Most neurotoxicity research is carried out on some two million rodents and over 10,000 primates every year but the LDF is supporting research using human brain cells grown in culture. So far, Dr Coleman and his team have focused on creating a model for a group of cells known as the astrocytes – human brain cells which protect nerves in the CNS from toxins or injury. These cells may play a crucial role in neurodegenerative disease but there has been no model on which to perform tests – but this may be about to change. Dr Coleman's team has identified three human cell lines which might act as a suitable model for the astrocytes – in preliminary tests all behave similarly to astrocytes.

Tackling a hospital killer

Over the past 20 years, Multiple Organ Dysfunction Syndrome, or MODS, has emerged as a leading cause of death among critically ill patients in intensive care units. Triggered by an excessive and uncontrolled response to illness or injury, MODS causes organs to dysfunction gradually over a period of weeks or even days. Of those affected, 90% of adults and 54% of children die.

Conventional MODS research has entailed forcing rats and mice to endure this excruciating disease. However, the LDF is supporting the development of a technique that makes use of artificially grown human tissue.

Dr Karl Wooldridge, of the University of Nottingham, and his team have created an artificial human Blood Brain Barrier – a defence mechanism set up by blood vessels to protect the brain.
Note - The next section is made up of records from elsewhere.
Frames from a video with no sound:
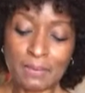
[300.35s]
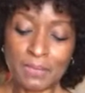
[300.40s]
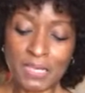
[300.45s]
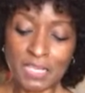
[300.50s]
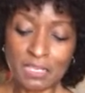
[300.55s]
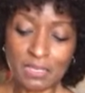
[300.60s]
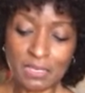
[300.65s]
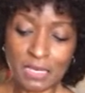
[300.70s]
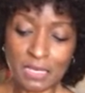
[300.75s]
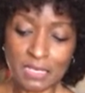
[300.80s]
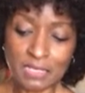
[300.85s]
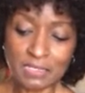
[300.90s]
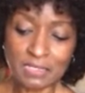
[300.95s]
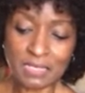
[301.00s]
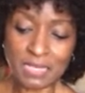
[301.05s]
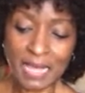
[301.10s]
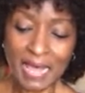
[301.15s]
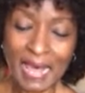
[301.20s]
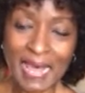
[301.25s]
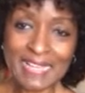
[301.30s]

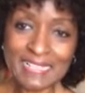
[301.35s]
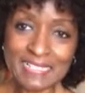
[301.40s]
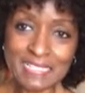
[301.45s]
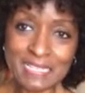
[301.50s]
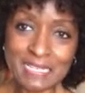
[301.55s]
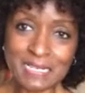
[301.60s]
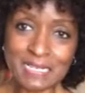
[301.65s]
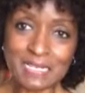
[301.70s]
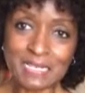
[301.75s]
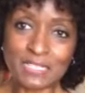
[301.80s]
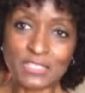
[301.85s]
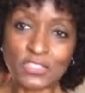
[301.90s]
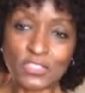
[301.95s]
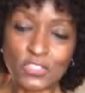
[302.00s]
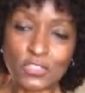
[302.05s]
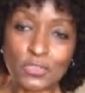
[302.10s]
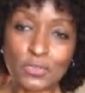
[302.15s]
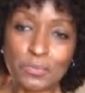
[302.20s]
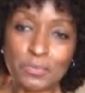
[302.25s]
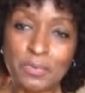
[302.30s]
because the idea is
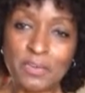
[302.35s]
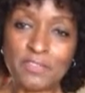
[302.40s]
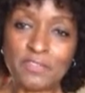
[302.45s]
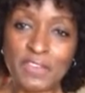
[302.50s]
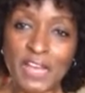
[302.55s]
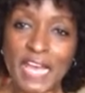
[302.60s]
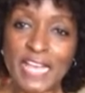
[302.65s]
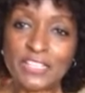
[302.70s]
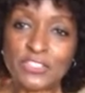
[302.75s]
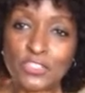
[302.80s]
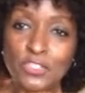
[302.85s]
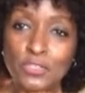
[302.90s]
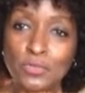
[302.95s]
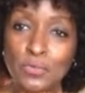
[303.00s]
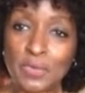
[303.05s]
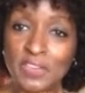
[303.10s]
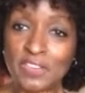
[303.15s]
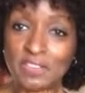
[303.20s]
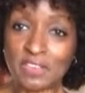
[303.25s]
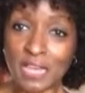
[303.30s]
to provide
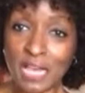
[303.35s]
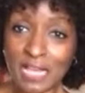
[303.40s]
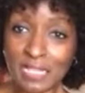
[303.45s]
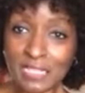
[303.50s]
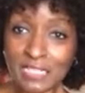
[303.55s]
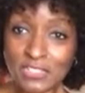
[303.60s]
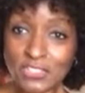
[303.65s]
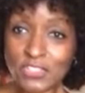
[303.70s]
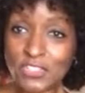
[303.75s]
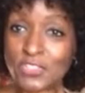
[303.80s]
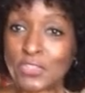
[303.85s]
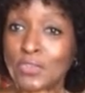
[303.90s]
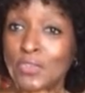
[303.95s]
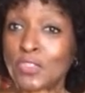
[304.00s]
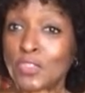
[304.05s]
you with knowledge so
They have subjected this to known MODS-causing organisms, to study how the disease takes hold and develops.

Replacements for animals in education for China & India

Computer simulations by Professor David Dewhurst with LDF funding have saved tens of thousands of animals from being used in education every year in the UK alone. The simulations replace the animals in university science practicals.

The LDF is currently supporting the development of these programmes to enable teachers to assemble their own teaching materials on-line. This will include upgrades of existing tools and programmes in different languages.